Crimes of Reason

On Mind, Nature, and the Paranormal

By (author) Stephen E. Braude

Publication date:

16 July 2014

Length of book:

234 pages

Publisher

Rowman & Littlefield Publishers

ISBN-13: 9781442235755

Crimes of Reason brings together expanded and updated versions of some of Braude’s best previously published essays, along with new essays written specifically for this book. Although the essays deal with a variety of topics, they all hover around a set of interrelated general themes. These are: the poverty of mechanistic theories in the behavioral and life sciences, the nature of psychological explanation and (at least within the halls of the Academy) the unappreciated strategies required to understand behavior, the nature of dissociation, and the nature and limits of human abilities.

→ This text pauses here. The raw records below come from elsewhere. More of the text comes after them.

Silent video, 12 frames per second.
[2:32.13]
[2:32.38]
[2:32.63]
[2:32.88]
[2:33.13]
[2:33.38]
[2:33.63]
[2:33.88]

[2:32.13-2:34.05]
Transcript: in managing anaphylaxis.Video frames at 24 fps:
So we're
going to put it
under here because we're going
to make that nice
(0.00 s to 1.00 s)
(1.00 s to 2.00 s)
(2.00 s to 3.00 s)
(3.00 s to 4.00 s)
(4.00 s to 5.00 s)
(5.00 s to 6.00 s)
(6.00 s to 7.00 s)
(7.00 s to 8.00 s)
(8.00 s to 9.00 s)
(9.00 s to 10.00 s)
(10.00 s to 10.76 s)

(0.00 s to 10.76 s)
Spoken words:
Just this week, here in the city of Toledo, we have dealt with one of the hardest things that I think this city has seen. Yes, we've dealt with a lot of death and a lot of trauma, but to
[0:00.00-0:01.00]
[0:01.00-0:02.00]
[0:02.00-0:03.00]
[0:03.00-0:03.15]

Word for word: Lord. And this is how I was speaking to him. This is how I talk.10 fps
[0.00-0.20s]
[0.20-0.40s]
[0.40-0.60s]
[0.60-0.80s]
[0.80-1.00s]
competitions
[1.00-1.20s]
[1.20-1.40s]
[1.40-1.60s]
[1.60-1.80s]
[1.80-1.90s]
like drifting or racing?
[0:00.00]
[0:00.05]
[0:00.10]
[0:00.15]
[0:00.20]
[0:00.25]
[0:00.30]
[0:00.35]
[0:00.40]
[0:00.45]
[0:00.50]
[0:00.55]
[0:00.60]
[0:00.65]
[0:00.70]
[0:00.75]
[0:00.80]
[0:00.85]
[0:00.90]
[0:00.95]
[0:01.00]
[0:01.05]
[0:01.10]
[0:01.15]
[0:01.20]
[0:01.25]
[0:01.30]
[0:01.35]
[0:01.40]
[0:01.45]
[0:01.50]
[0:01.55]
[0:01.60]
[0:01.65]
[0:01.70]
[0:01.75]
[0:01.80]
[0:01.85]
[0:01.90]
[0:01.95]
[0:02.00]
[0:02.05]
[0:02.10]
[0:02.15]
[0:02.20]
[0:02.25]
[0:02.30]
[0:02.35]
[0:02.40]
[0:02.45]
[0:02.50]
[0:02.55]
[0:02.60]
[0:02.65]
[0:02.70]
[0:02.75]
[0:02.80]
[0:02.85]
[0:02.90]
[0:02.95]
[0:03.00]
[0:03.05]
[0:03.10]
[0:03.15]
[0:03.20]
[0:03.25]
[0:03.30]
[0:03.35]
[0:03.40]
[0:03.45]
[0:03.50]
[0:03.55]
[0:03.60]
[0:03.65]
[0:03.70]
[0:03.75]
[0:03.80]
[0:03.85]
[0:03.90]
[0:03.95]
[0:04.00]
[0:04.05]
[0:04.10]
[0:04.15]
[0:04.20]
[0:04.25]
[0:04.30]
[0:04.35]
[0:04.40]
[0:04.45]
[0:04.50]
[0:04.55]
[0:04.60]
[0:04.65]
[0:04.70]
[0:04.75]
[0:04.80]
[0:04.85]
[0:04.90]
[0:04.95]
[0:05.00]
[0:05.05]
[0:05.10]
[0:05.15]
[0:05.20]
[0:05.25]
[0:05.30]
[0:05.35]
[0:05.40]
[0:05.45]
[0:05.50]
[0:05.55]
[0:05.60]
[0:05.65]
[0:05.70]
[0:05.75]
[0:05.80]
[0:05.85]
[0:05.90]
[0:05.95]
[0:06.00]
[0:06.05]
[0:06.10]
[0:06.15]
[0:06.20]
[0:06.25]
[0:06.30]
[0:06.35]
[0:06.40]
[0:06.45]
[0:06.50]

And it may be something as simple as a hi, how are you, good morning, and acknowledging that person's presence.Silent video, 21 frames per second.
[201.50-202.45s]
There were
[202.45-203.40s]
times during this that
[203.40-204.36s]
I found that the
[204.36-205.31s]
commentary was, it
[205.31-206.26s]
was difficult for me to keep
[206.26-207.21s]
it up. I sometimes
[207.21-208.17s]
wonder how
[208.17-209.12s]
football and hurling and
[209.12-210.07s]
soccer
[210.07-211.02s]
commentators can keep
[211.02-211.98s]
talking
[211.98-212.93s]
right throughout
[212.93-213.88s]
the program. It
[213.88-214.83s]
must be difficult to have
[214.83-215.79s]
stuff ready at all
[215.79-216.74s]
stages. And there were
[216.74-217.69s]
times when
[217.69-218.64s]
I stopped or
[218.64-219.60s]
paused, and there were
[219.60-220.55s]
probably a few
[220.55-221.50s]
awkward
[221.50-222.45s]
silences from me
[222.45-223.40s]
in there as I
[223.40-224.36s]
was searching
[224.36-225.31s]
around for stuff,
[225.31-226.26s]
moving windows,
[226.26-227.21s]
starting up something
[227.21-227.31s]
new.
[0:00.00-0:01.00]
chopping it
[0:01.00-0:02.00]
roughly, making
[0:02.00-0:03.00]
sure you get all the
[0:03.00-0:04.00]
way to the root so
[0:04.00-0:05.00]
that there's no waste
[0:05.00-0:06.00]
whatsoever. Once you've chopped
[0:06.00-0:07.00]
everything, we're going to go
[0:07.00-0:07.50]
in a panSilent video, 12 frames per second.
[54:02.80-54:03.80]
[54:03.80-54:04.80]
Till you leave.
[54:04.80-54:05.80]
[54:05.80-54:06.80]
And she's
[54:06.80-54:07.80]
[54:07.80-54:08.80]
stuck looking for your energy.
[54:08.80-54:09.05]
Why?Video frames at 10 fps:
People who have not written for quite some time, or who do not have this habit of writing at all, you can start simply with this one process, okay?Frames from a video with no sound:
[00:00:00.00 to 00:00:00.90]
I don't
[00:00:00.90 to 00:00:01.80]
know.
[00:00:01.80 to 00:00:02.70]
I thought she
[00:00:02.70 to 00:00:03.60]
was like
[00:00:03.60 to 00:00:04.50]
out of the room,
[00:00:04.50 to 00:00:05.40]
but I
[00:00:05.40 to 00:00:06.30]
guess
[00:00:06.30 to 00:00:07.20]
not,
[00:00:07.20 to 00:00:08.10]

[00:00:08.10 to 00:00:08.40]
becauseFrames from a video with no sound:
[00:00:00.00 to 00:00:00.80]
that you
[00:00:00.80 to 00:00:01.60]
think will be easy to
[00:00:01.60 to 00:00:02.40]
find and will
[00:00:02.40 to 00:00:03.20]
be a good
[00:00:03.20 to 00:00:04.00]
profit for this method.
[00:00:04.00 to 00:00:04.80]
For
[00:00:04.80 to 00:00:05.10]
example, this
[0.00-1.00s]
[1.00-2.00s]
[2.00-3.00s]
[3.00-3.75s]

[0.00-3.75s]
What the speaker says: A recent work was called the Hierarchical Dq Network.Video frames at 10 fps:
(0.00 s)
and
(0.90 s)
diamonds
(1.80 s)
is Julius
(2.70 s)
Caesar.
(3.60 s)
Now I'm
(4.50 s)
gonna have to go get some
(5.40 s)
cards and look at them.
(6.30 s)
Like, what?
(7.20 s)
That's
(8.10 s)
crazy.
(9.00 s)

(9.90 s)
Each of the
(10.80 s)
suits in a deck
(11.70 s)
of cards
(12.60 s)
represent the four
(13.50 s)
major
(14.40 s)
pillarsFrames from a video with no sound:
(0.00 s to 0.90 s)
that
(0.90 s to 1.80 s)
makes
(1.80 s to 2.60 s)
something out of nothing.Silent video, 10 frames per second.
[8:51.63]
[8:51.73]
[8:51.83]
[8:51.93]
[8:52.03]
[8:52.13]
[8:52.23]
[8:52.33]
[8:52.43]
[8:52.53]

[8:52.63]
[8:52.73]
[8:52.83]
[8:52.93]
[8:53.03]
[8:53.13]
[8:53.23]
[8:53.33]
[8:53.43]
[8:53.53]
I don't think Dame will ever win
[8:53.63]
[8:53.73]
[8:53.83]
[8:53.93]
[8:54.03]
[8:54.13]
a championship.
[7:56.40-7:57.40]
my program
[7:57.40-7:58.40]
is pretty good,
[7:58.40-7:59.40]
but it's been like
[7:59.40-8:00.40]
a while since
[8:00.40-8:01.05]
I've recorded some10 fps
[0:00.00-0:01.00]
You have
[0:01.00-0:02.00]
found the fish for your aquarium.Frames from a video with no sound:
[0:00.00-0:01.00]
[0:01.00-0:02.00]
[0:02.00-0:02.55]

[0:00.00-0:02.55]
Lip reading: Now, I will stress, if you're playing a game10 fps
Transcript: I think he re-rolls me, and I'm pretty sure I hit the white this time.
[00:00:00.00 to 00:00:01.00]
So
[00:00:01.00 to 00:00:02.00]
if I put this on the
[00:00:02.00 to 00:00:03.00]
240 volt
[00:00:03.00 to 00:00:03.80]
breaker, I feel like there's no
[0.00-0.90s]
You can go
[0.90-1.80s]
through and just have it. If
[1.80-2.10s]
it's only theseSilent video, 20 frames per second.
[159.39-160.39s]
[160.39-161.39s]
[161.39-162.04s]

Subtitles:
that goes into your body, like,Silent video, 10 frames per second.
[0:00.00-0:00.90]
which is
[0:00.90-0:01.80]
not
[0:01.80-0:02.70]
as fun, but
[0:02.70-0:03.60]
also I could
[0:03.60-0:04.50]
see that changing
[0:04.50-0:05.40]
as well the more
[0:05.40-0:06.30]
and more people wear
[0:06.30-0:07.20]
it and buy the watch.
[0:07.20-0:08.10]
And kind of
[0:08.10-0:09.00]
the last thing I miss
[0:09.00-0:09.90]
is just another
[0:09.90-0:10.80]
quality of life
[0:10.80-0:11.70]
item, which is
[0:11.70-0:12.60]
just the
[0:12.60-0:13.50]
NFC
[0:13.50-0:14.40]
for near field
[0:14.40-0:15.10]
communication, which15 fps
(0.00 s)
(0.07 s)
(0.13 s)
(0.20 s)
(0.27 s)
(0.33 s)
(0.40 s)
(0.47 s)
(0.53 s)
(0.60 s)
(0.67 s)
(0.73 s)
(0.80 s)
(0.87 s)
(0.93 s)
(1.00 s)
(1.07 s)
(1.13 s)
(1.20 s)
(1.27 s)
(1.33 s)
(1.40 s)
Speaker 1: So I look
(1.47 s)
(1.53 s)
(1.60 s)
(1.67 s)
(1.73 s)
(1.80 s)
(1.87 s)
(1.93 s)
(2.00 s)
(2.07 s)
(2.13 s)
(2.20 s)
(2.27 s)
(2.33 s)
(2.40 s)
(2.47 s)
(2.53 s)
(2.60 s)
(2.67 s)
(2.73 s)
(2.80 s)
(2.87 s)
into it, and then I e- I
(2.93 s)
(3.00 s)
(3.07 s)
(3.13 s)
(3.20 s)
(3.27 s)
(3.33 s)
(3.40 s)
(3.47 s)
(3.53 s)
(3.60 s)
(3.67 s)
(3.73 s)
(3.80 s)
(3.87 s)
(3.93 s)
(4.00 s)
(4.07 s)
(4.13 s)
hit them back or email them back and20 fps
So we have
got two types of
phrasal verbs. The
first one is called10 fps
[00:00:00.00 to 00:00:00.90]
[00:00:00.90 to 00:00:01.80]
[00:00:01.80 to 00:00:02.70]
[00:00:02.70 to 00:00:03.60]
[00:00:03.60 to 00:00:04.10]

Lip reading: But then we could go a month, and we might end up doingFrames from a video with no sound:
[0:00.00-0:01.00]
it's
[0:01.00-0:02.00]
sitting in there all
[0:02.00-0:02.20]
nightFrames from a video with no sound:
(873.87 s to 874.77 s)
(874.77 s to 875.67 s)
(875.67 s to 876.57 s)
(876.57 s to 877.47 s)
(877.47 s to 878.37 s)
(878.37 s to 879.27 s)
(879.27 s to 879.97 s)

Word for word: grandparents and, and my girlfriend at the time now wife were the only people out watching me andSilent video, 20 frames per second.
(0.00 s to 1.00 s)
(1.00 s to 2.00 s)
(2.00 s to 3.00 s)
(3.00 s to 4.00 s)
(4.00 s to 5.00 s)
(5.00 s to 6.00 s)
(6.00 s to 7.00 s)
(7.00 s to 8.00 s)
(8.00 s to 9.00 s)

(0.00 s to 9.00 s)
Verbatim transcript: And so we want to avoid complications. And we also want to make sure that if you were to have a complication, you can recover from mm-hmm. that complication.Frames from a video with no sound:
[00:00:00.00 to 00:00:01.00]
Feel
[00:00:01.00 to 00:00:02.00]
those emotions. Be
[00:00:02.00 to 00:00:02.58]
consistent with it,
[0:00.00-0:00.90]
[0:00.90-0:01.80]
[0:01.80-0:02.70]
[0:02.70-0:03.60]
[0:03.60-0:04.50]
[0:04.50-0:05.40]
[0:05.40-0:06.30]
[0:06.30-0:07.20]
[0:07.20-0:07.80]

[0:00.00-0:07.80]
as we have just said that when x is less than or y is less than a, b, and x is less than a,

Braude’s targets include memory trace theory, inner-cause theories of human behavior generally, Sheldrake’s theory of morphogenetic fields, widespread but simplistic views on the nature of human abilities, multiple personality and moral responsibility, the efficacy of prayer, and the shoddy tactics often used to discredit research on dissociation and parapsychology. Although the topics are often abstract and the issues deep, their treatment in this book is accessible, and the tone of the book is both light and occasionally combative.
Crimes of Reason is another excellent philosophical contribution to psychical research. The book consists of a collection of 'expanded and updated versions of previously published essays', and the resulting volume is well worth reading. . . .Braude’s book is excellent. . . .I highly recommend this book for all people interested in psi phenomena.